We certainly advocate providing additional training and what indicators to look, but there is only so much you can do to train your employees.  Their jobs aren’t security.  Their jobs are in accounting or whatnot, so they can’t be an expert in security.  So we also try to give some practical things that can help either prevent or detect these types of attacks.

For example, in our tests we often send an email that appears to come from another employee in the company.  One of our consultants has had a lot of success with an email that pretends to provide a link to a spreadsheet with everyone’s salary.  That’s always good click bait.  So we recommend they train employees about what an email from accounting is going to look like.  And train them that, if they get an email from accounting, it is never going to contain a link.  You tell them to access the accounting page directly.

Also, a majority of mail servers won’t allow us to send an email that comes from their own domain, so usually what we do is change it slightly.  If it’s company.com we change it to company1.com.  So we tell customers to train employees to look at the domain of the company. 

What are corporations most worried about losing?

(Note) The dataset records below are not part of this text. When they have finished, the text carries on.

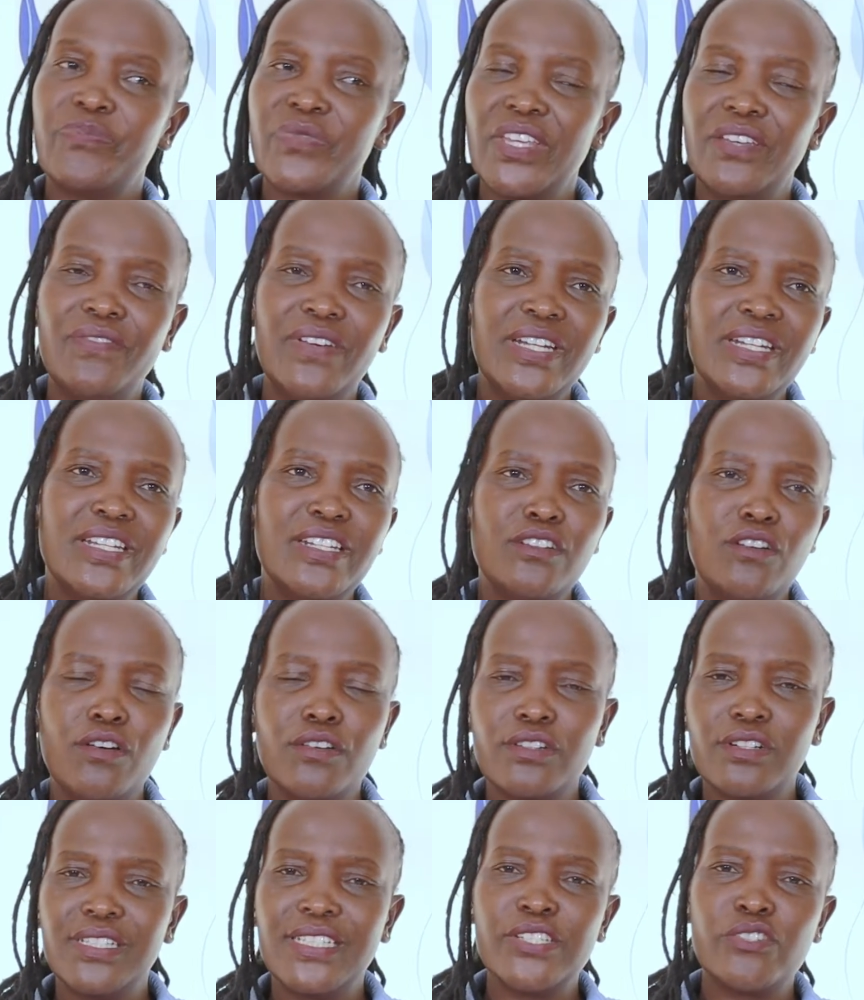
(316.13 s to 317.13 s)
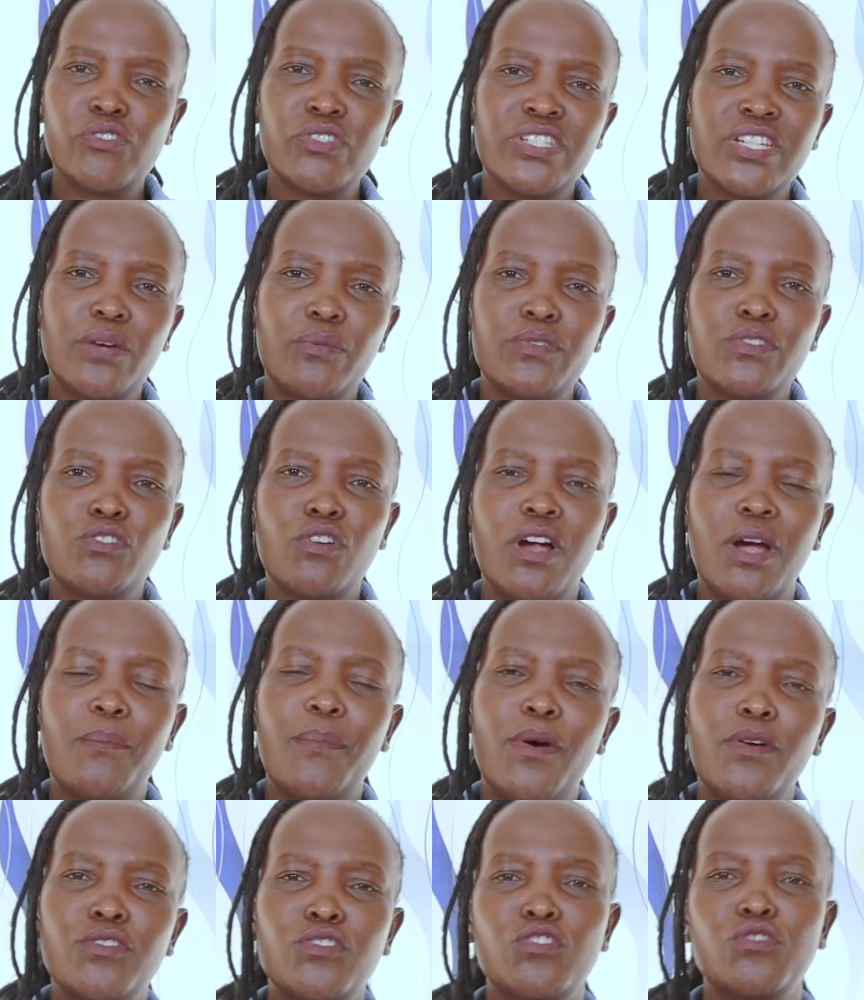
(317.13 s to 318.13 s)
even in oral literature, we talk
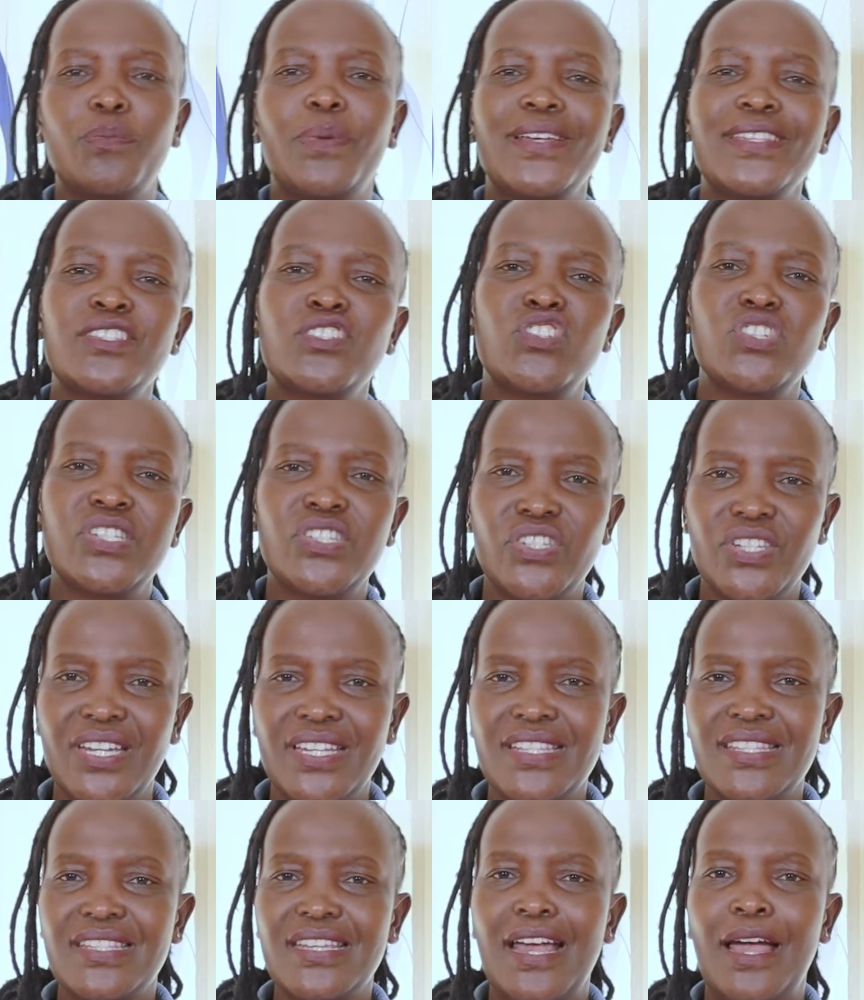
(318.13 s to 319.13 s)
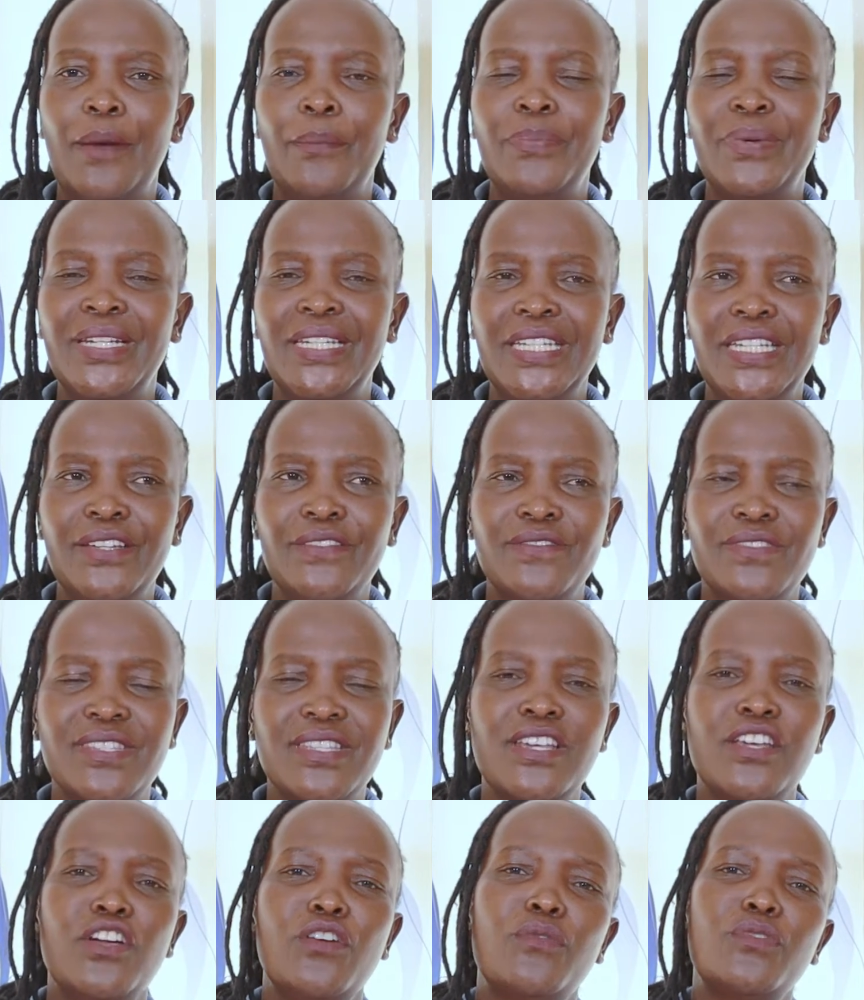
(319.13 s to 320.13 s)
about superstitious
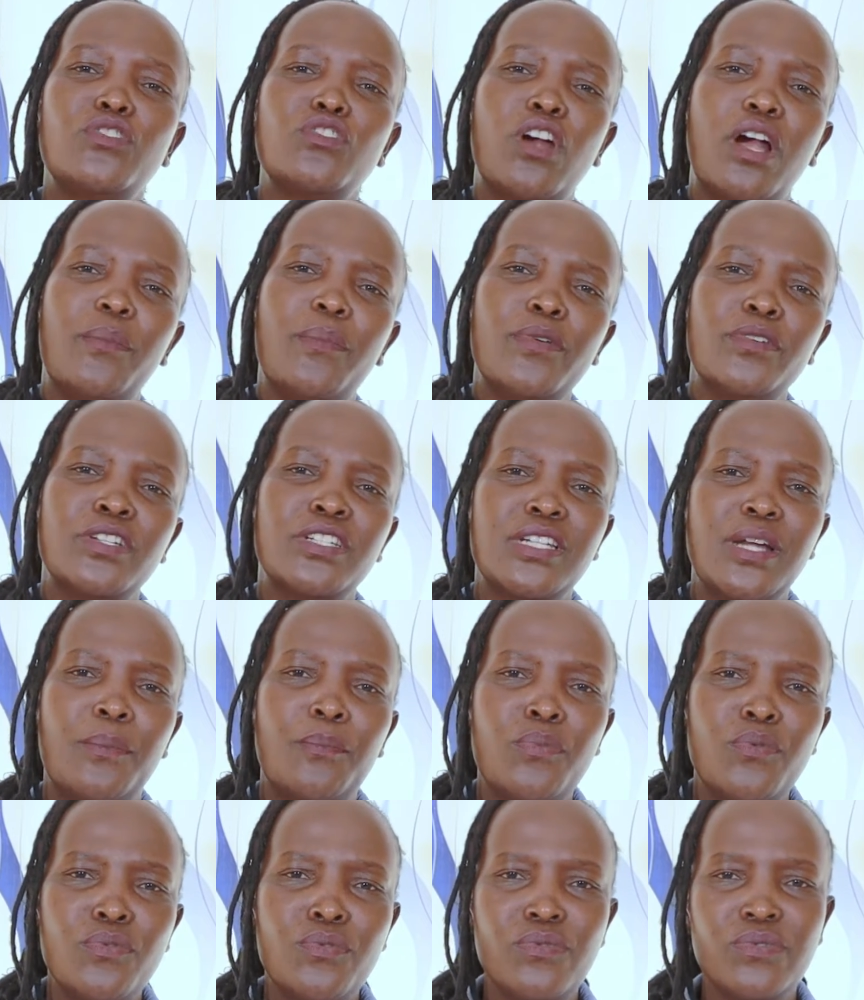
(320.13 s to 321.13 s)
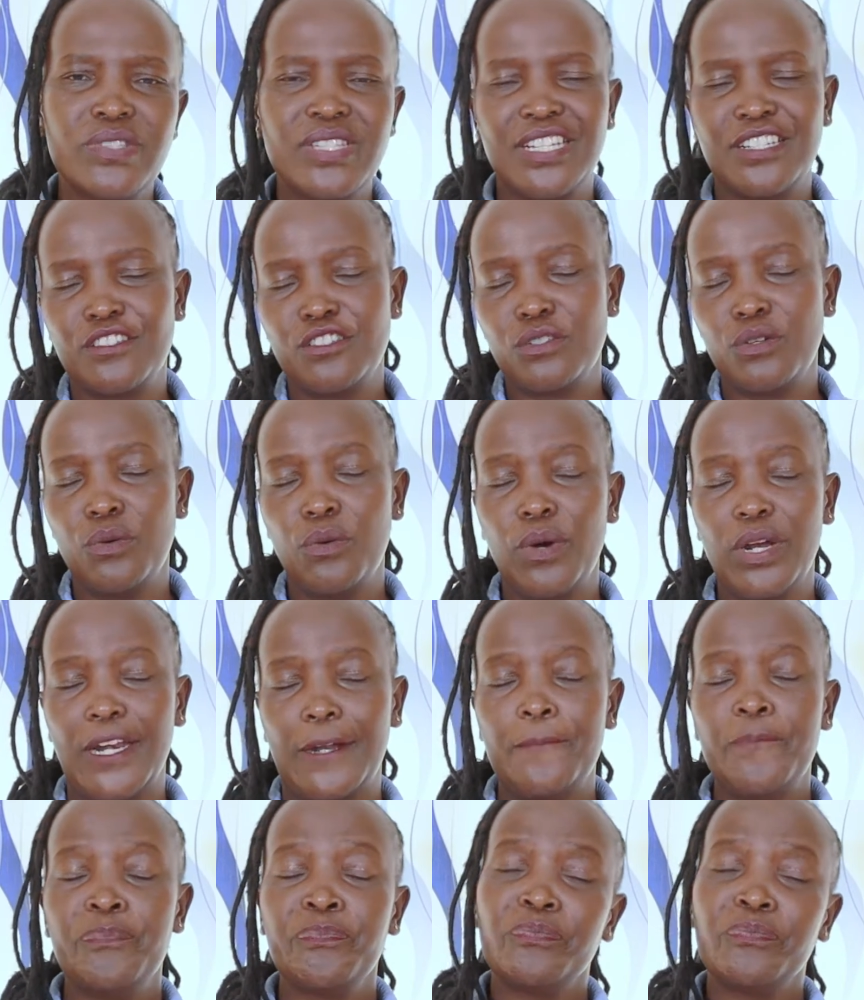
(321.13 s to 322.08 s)
beliefs. We talk about taboos and so on.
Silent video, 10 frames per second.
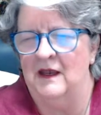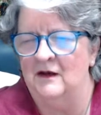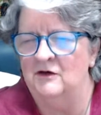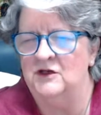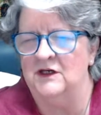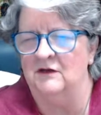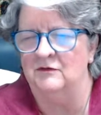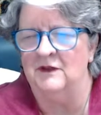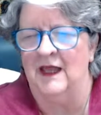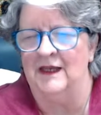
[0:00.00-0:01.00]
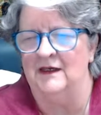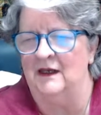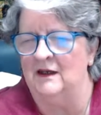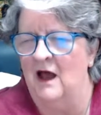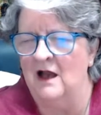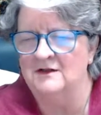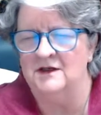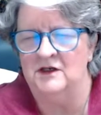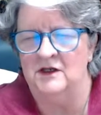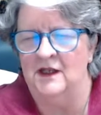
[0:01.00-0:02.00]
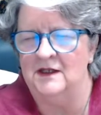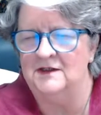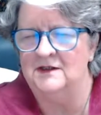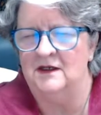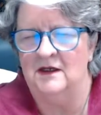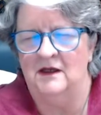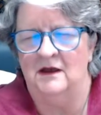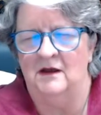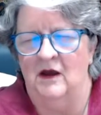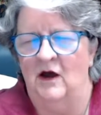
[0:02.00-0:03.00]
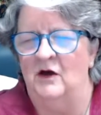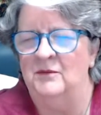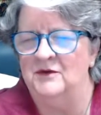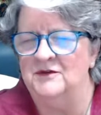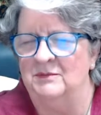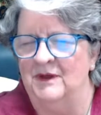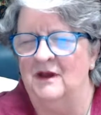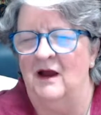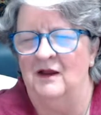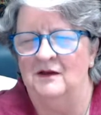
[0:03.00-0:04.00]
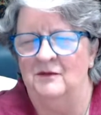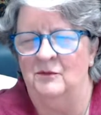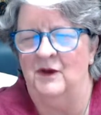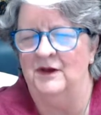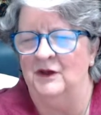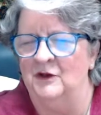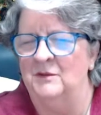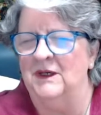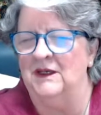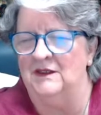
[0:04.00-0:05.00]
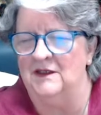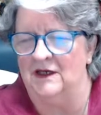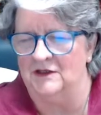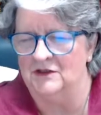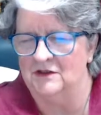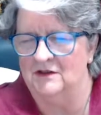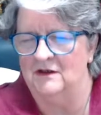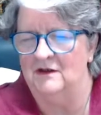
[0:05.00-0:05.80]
energy of light and oxygen that's almost beyond what a human can touch.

Right now I think most organizations are most concerned about ransomware because it can be fairly devastating.  If a couple users of important shares get infected and everything within those shares gets encrypted and you have a poor backup program, that can have a huge impact on the business.

You would think that most companies would have adequate backup plans so this wouldn’t be much of an issue.

We’ve seen a little bit of everything with backup plans.  A lot of organizations have a decent backup strategy in place, but it’s still a big headache and really slows the business down if you have large amounts of files and shares that get encrypted, and now you have to go restore all these things and test and make sure the restore went well, etc. It definitely slows business operations down tremendously.  I don’t know that we’ve had any customers pay a ransom, but I’m aware of organizations that have, some with success and some that pay and still get nothing out of it.